Stored items:
>>>>
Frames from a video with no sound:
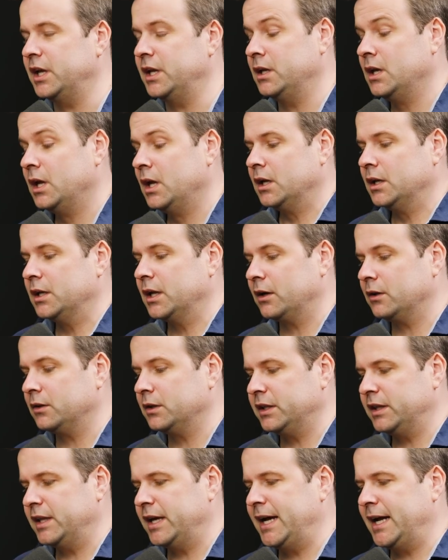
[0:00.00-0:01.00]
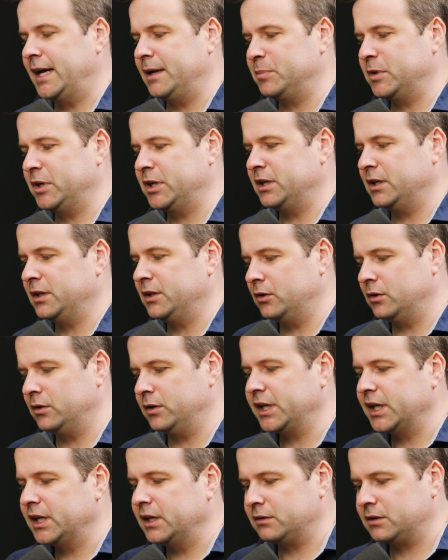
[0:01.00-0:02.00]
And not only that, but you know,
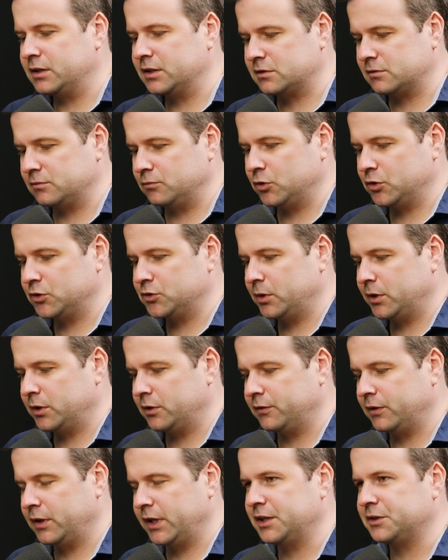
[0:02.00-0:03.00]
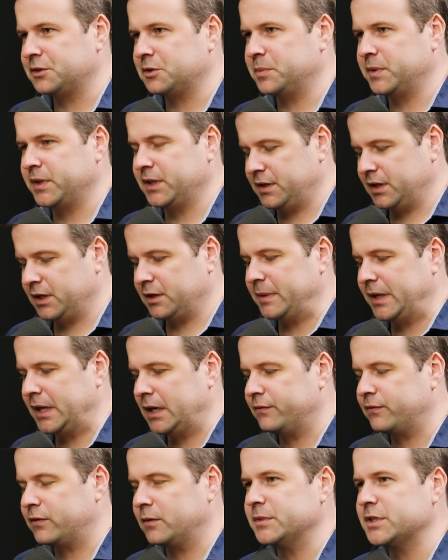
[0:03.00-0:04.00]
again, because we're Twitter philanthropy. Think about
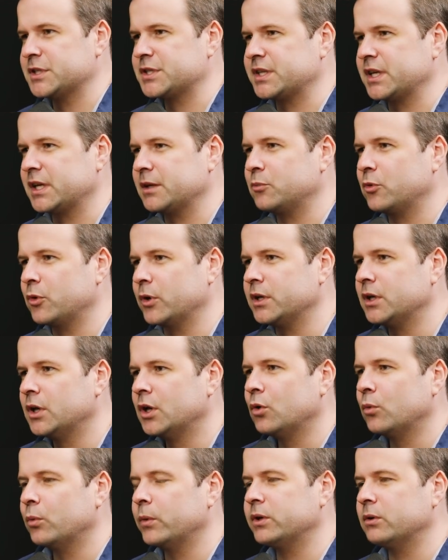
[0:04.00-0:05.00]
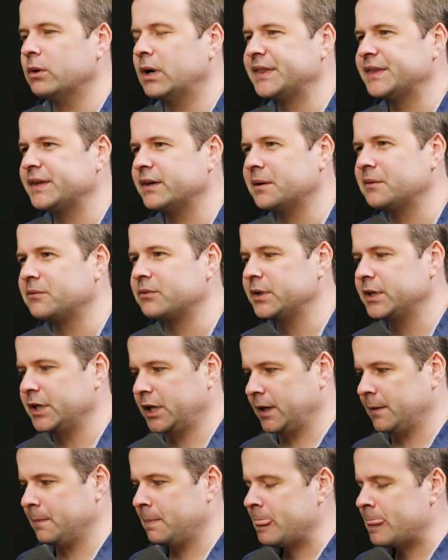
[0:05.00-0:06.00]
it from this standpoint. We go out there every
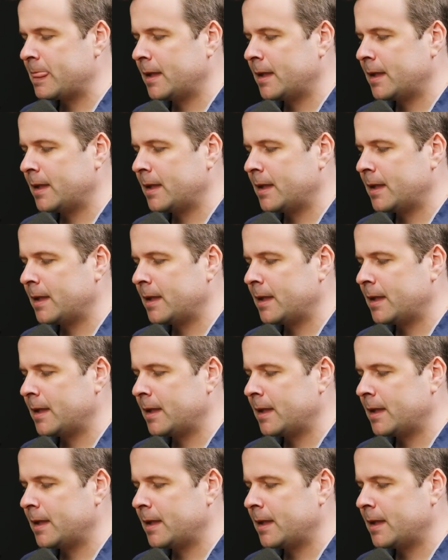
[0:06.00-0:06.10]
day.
<<<<
◆ DIRECTIONS: If a record contains a picture, drop the picture and repeat the rest exactly.

◆ REPLY TO THE EXERCISE:
Frames from a video with no sound:
[0:00.00-0:01.00]
[0:01.00-0:02.00]
And not only that, but you know,
[0:02.00-0:03.00]
[0:03.00-0:04.00]
again, because we're Twitter philanthropy. Think about
[0:04.00-0:05.00]
[0:05.00-0:06.00]
it from this standpoint. We go out there every
[0:06.00-0:06.10]
day.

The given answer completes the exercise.